Building Liquidity Around an Illiquid Core at Aars

Building Liquidity Around an Illiquid Core at Aars

HedgeNordic
HedgeNordicMay 4, 2026

Key Takeaways

  • Aars allocates 75% of assets to illiquid private companies.
  • Remaining 25% (~$700M) split into treasury, equity, and multi‑asset portfolios.
  • Multi‑asset portfolio leans heavily on credit and systematic hedge funds.
  • CTAs deliver crisis alpha, performing best in market turbulence.
  • Manager vetting focuses on philosophy adherence and stress‑test performance.

Pulse Analysis

Family offices that own substantial private‑equity stakes often grapple with the paradox of needing liquidity without compromising long‑term value creation. Aars, the investment vehicle of Norway’s Møller family, illustrates how a disciplined, tiered approach can reconcile these goals. By carving out roughly a quarter of its capital—about $700 million—as a distinct liquidity layer, the office safeguards cash flow for opportunistic deals and unforeseen obligations while keeping the bulk of its wealth entrenched in industrial assets that define its heritage.

The three‑pillar model consists of a low‑risk treasury portfolio, an in‑house Nordic large‑cap equity fund, and a flexible multi‑asset absolute‑return portfolio. Within the latter, credit dominates, complemented by systematic hedge‑fund allocations and a 10‑12% slice dedicated to trend‑following CTAs. This blend offers a “floor” of stable income from investment‑grade bonds and high‑yield exposure, while the systematic strategies provide convexity and crisis alpha when markets turn volatile. Rigorous stress‑testing underpins every allocation decision, ensuring that downside scenarios are explicitly modeled and mitigated.

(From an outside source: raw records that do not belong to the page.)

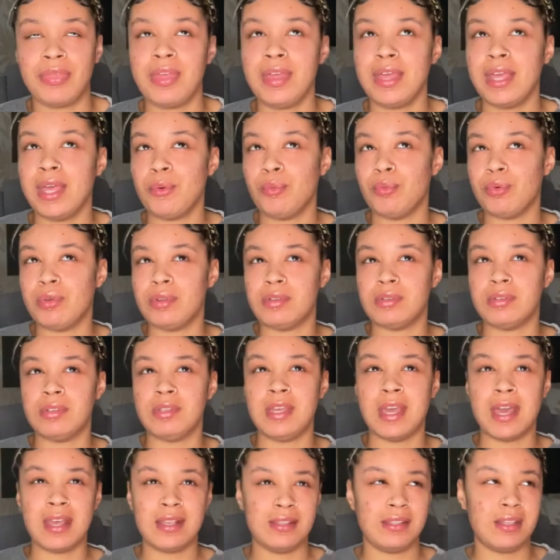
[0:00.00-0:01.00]
I think it was
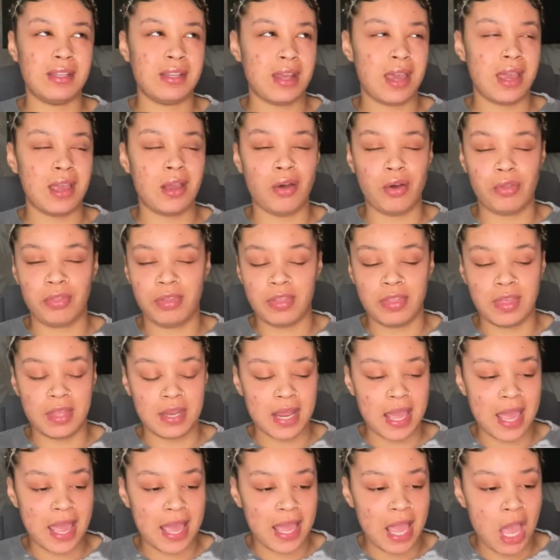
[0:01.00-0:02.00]
yesterday or the
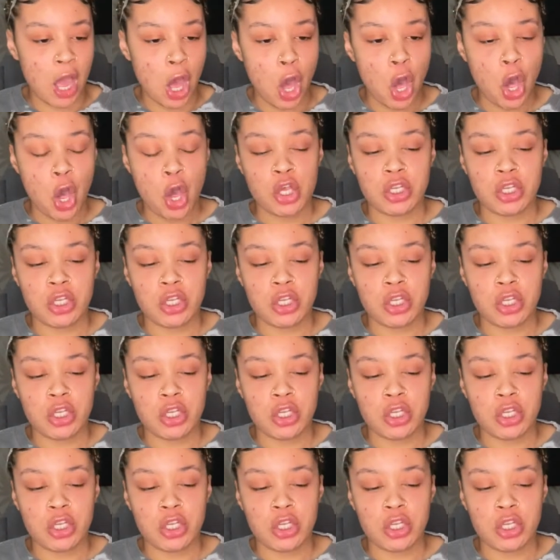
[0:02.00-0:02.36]
other day.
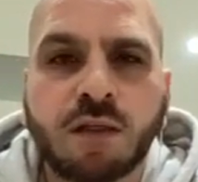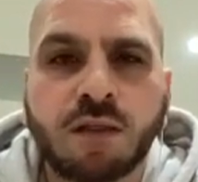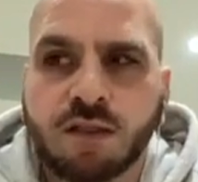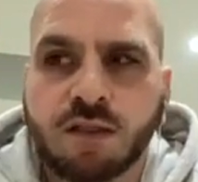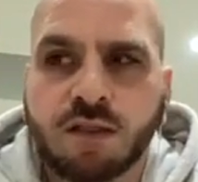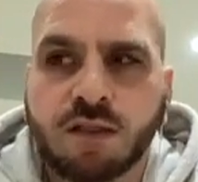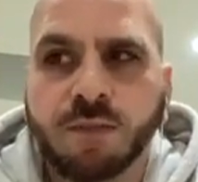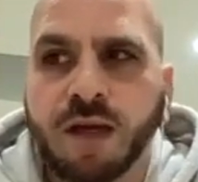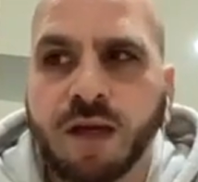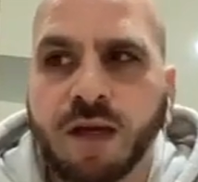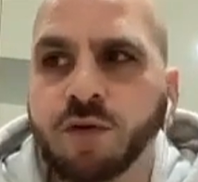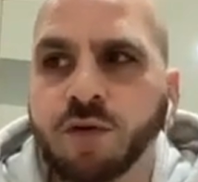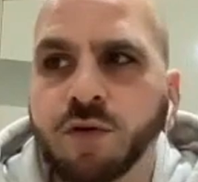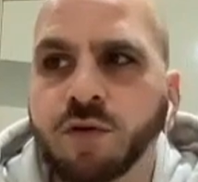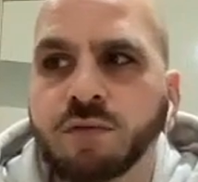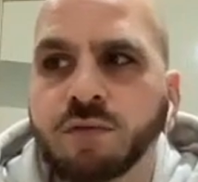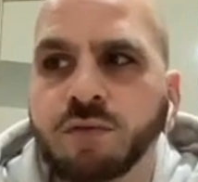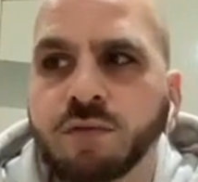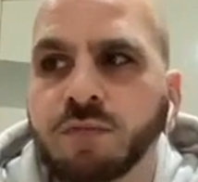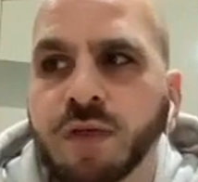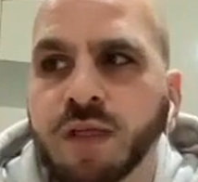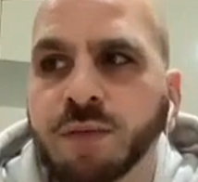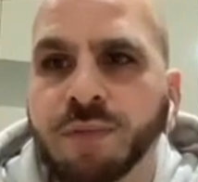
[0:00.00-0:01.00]
Doesn't matter
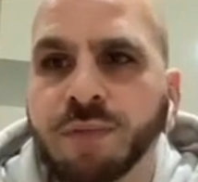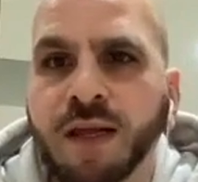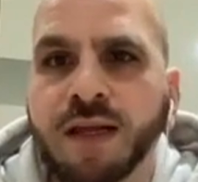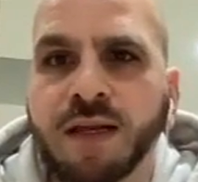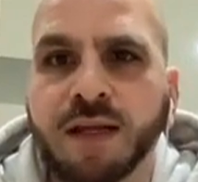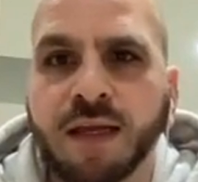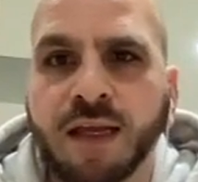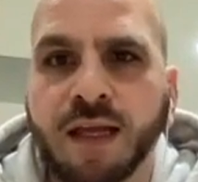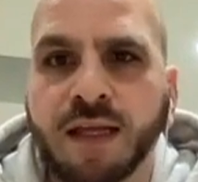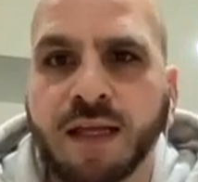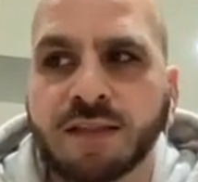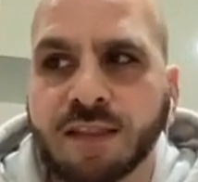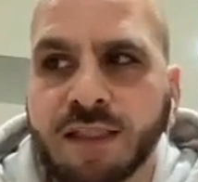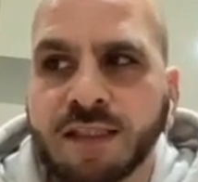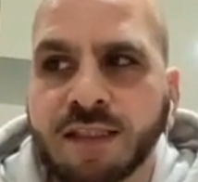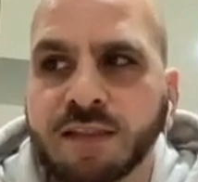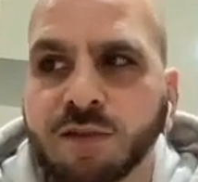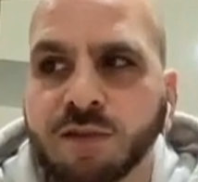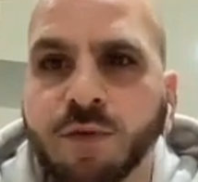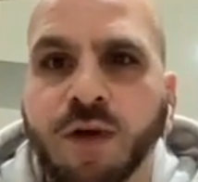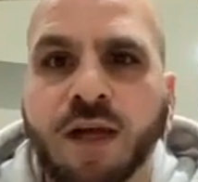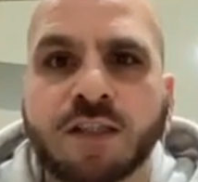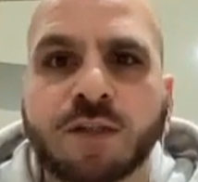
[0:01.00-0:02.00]
who he played against, he
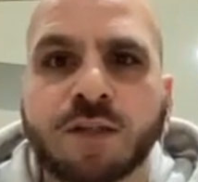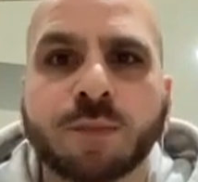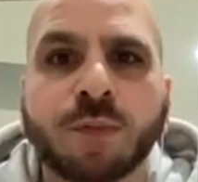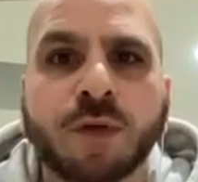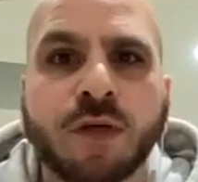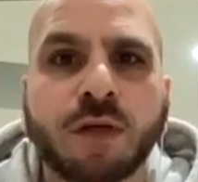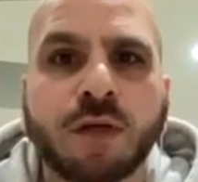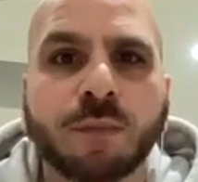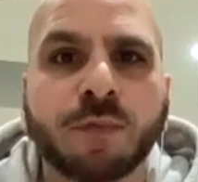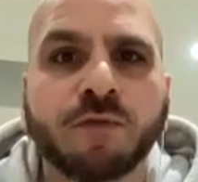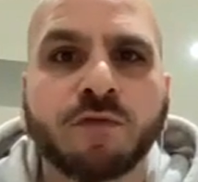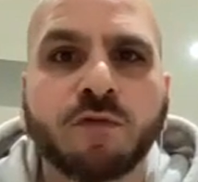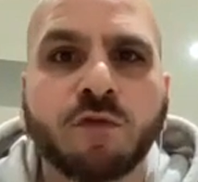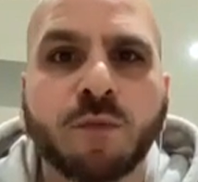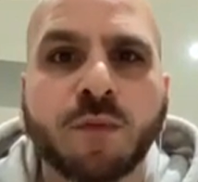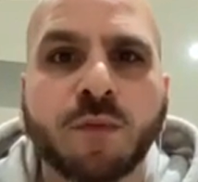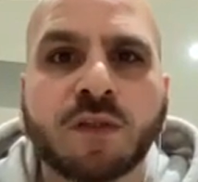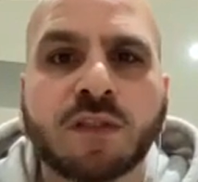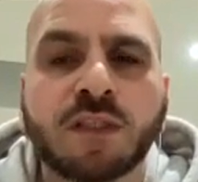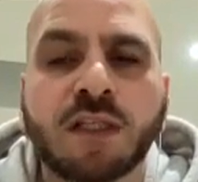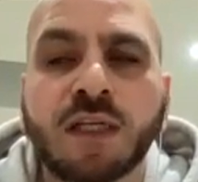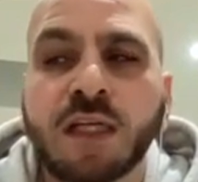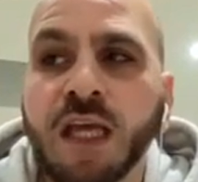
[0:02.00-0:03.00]
still had to put in a
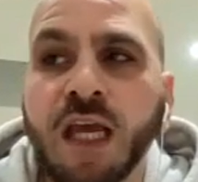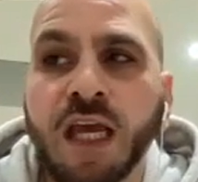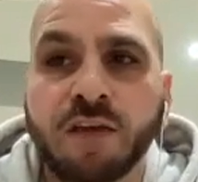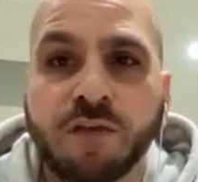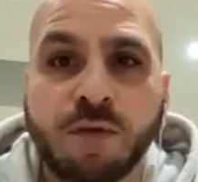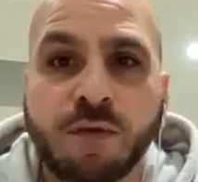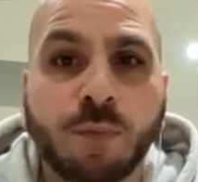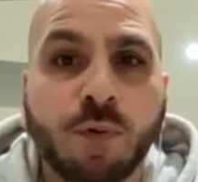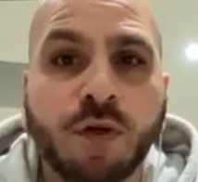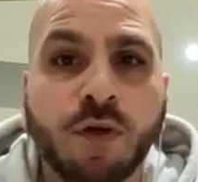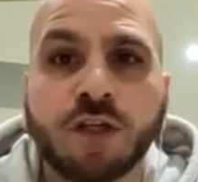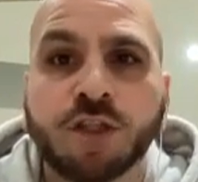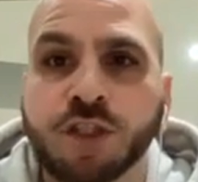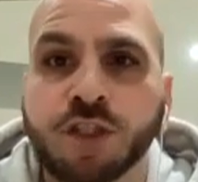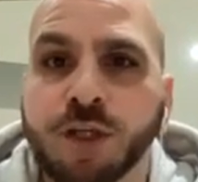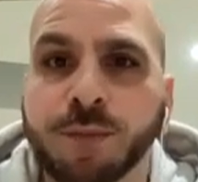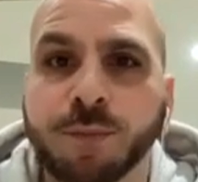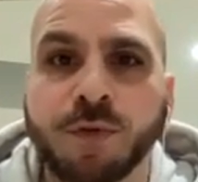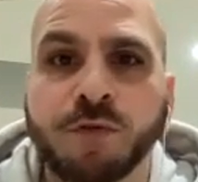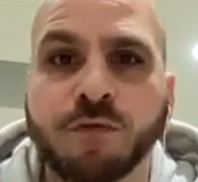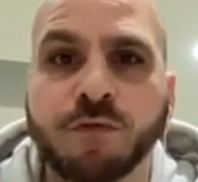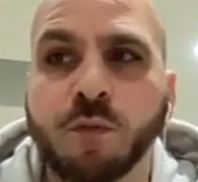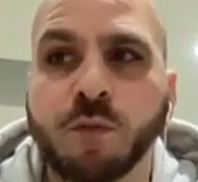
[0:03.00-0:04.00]
performance. If he put in a
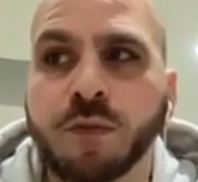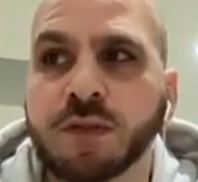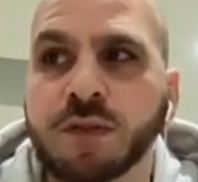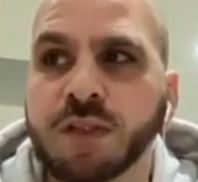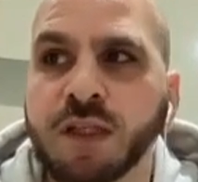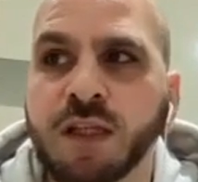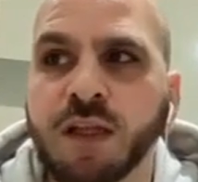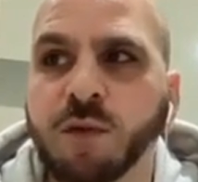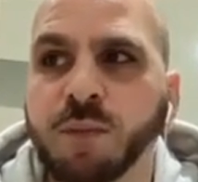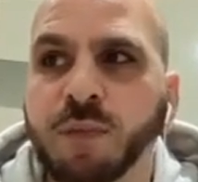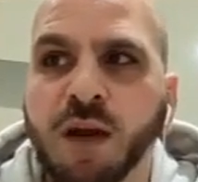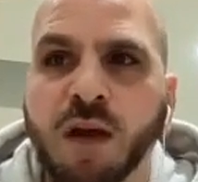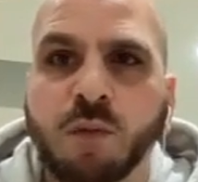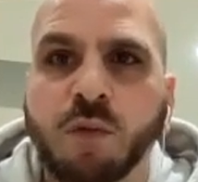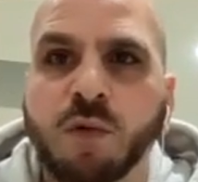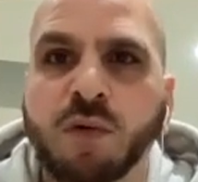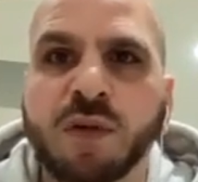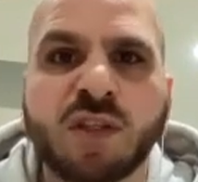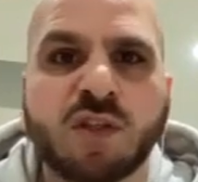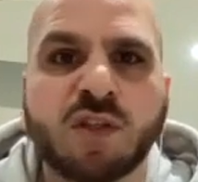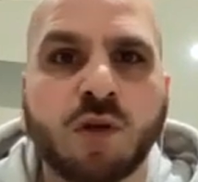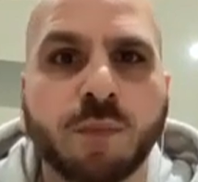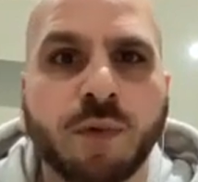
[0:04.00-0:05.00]
shit performance, then they'll be like,
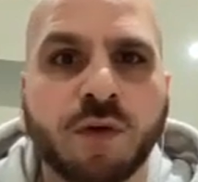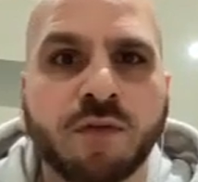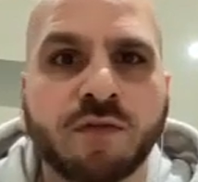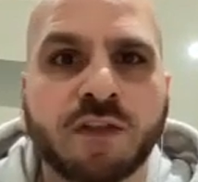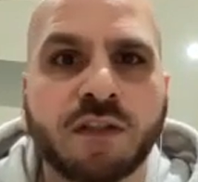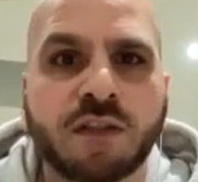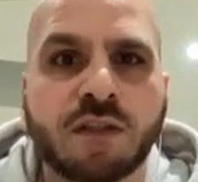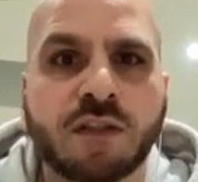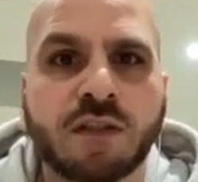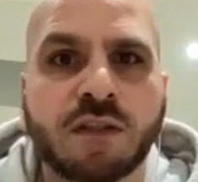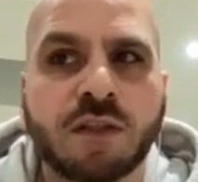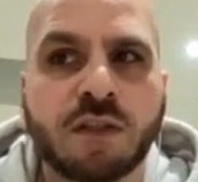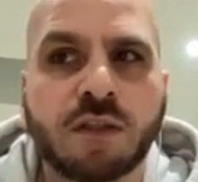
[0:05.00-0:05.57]
well, he's not bothered.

Christensen’s manager‑selection framework further differentiates Aars. He demands strict adherence to a manager’s stated philosophy, scrutinizes performance during stress periods, and balances quantitative metrics with qualitative judgment. The office maintains a patient stance, staying invested through short‑term underperformance as long as the underlying process remains sound, yet it is prepared to exit swiftly if a manager deviates from their core approach. This combination of structured liquidity, systematic risk‑adjusted returns, and disciplined oversight offers a replicable template for other ultra‑wealthy families seeking to balance illiquid legacy holdings with the need for agile capital deployment.